Wednesday, September 16, 2009

Health Care Reform, Part 2

One very good outcome of the President’s speech on health care last week was the focus on cutting waste out of our health care system. I just wish more of the debate over health care reform and modernization focused on what we already know will work to slow cost increases and improve the quality of care. For example, UHC recently issued two white papers, "Federal Cost Containment - How In Practice Can It Be Done?" and "Health Care Cost Containment - How Technology Can Cut Red Tape and Simplify Health Care Administration," that show how over the next 10 years we could cut hundreds of billions from health care costs starting right now, including billions in the cost of federal health care programs and billions more in administrative savings to physicians, hospitals, government, employers and even consumers.

What’s amazing is that none of these cost-cutting ideas lowers the quality of health care and most actually lead to healthier people. All are tried-and-true techniques for cutting costs, backed by rigorous research by such distinguished groups as RAND Corporation or Dartmouth University, or by our own experience managing $115 billion of health care a year for our members.

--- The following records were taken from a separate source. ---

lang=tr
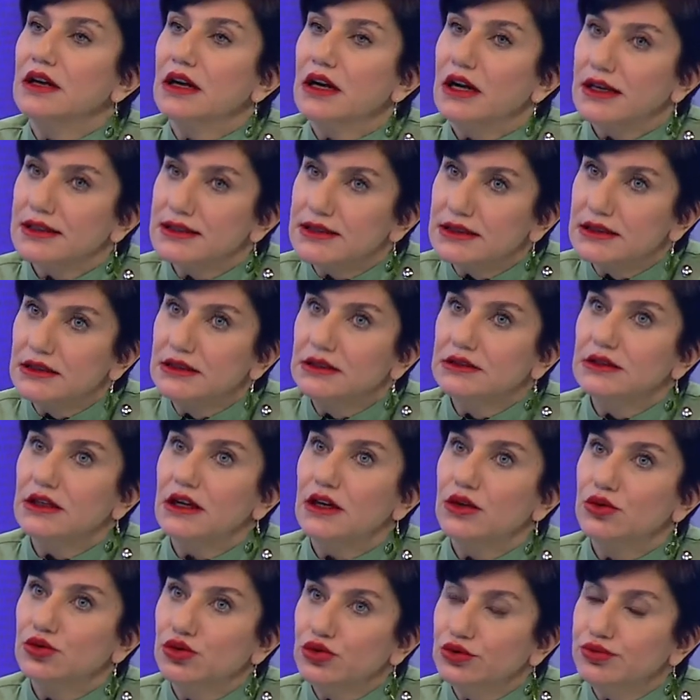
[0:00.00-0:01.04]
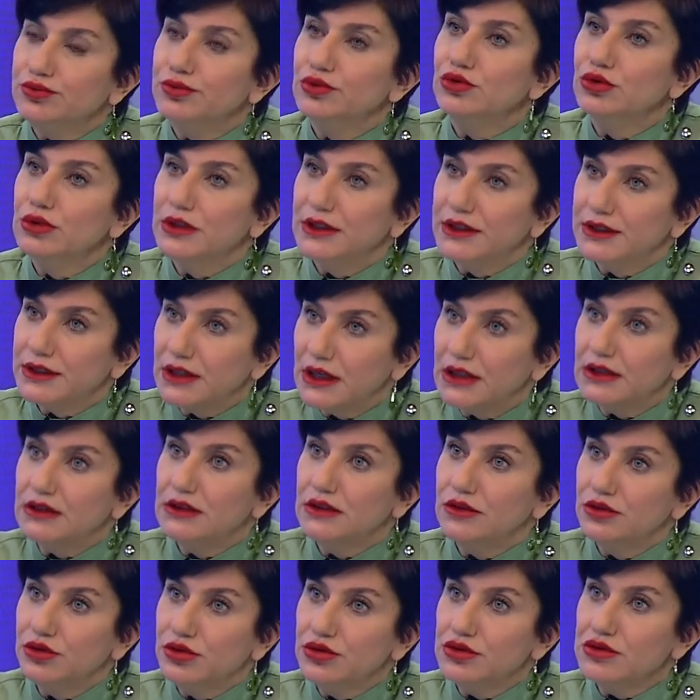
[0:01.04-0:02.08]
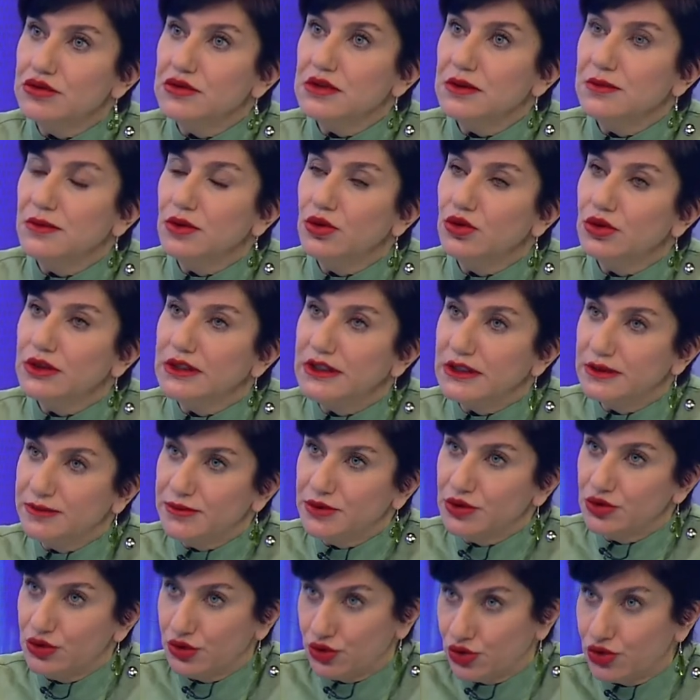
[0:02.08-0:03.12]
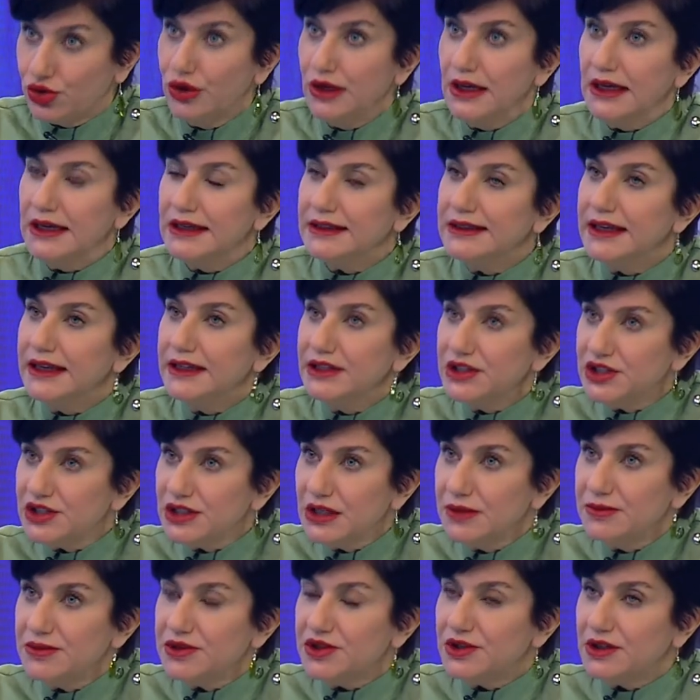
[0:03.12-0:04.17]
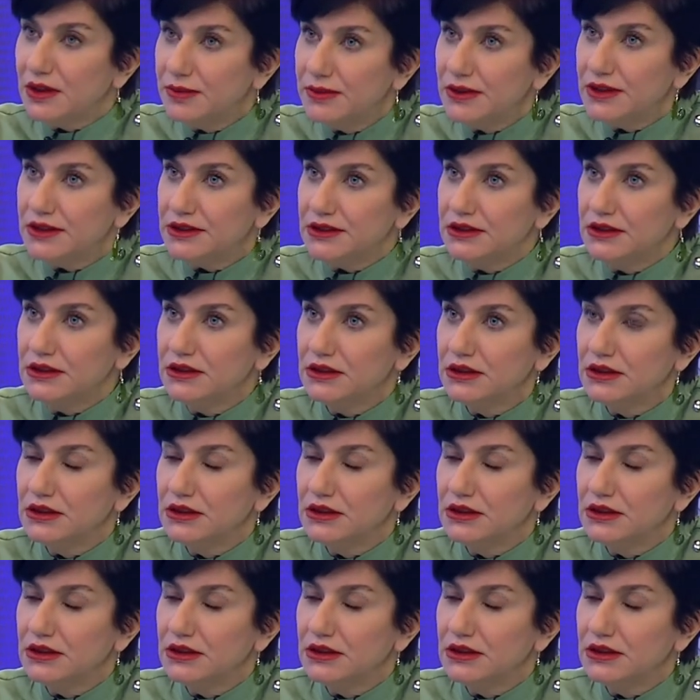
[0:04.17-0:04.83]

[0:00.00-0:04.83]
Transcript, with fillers: hastalığın akut bulgularını rahatlatıyorsunuz ama o kırmızı çünkü genişlemiş damarı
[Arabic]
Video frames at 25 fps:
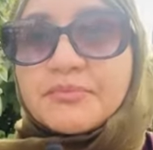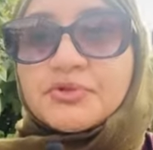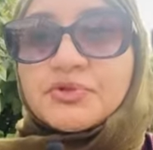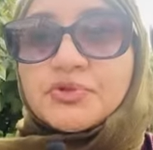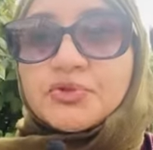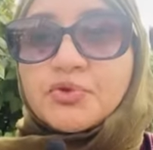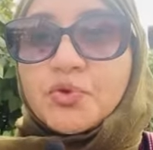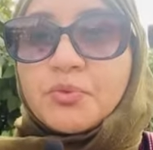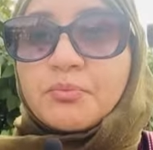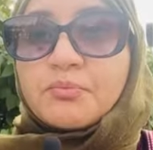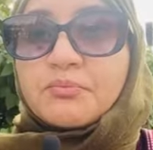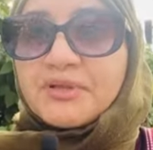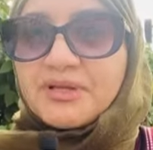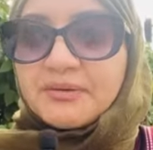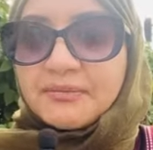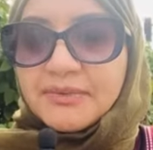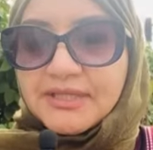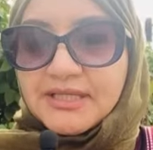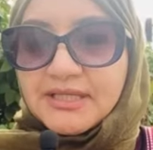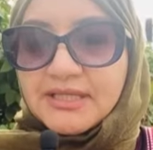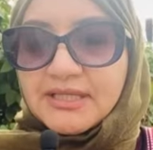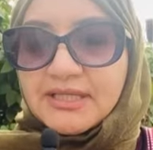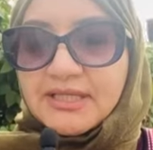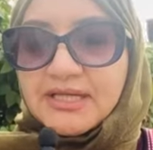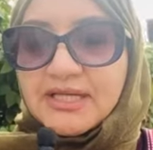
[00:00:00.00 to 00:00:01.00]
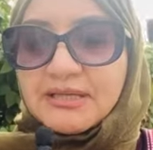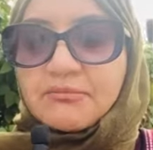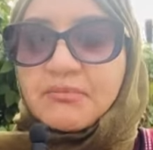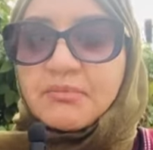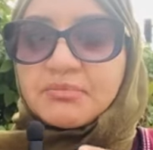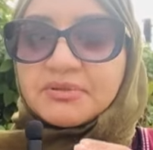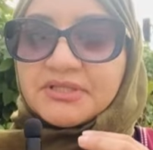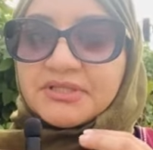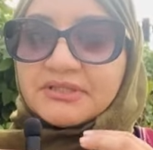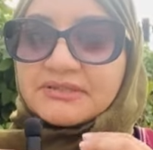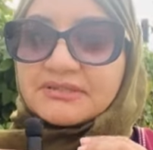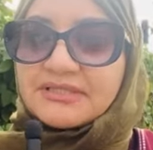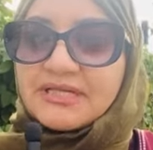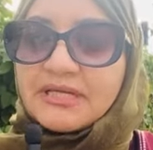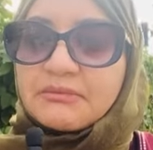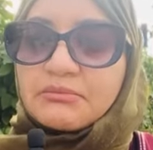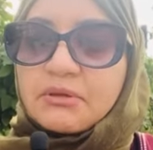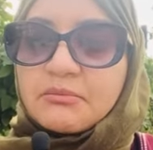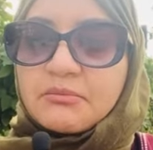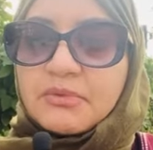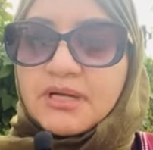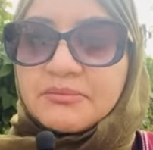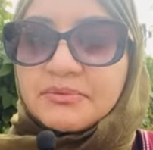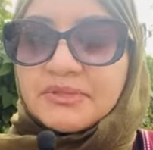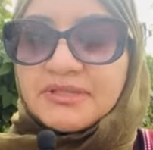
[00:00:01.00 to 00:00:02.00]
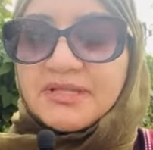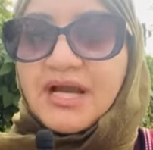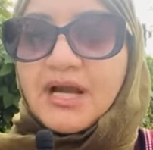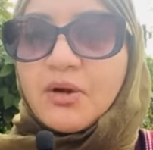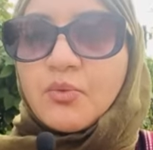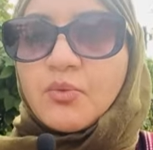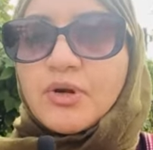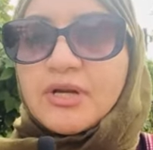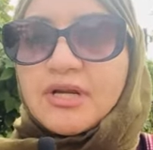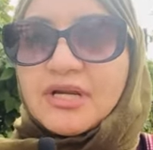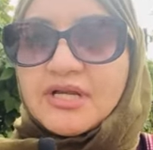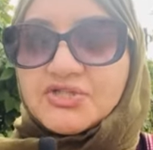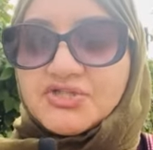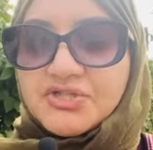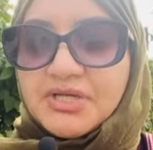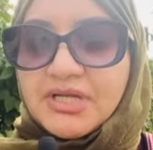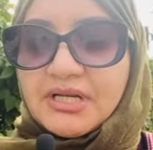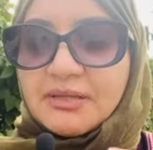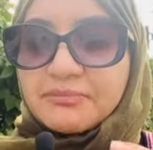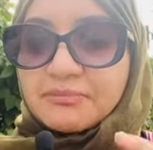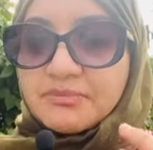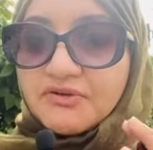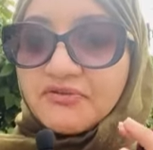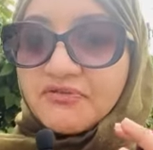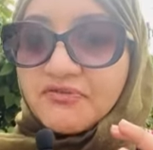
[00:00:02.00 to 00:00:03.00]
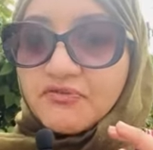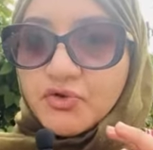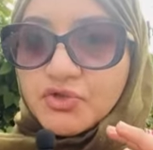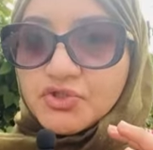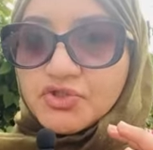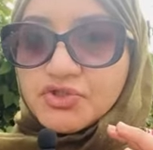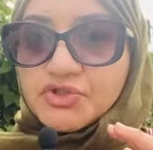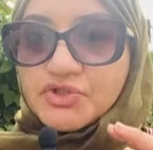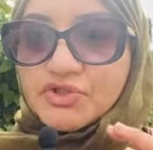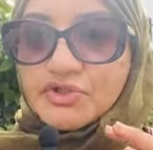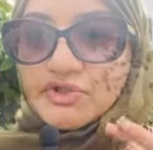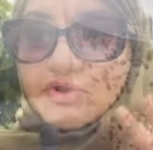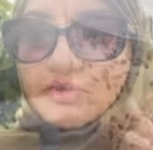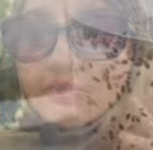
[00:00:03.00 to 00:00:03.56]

بتدوب بالمي لما بتحطيها بالمي بتتحول لجل بتنفش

Let’s first take a look at some things the federal government can do to save hundreds of billions in government-sponsored health care program costs:
1. Give people incentives to use higher-quality health care providers. For example, assessment of the quality and efficiency of health care providers using evidence-based standards and efficiency benchmarks and giving people incentives to use higher-quality physicians can save $37 billion.
2. Use more evidence-based care management. For example, using onsite nurse practitioners at skilled nursing facilities to manage illnesses and prevent avoidable hospitalizations can save $166 billion; utilizing integrated medical management that applies clinical evidence-based care management tools can reduce admission rates and save $102 billion.
3. Give physicians incentives to provide the highest-quality care. For example, establishing a primary physician as the central ongoing coordinator of patient care, reducing unnecessary or duplicative treatments while ensuring needed preventive care can save $20 billion; sharing comparative data on the quality and effectiveness of specific treatments to encourage physicians to adopt evidence-based clinical guidelines can save $15 billion.
4. Apply evidence-based standards to reimbursement policies. For example, application of clinical evidence to determine clinically appropriate diagnostic radiology tests can save $13 billion; analysis of claims before reimbursement to detect improper coding, duplicate billing and billing for non-existent patients can save $57 billion.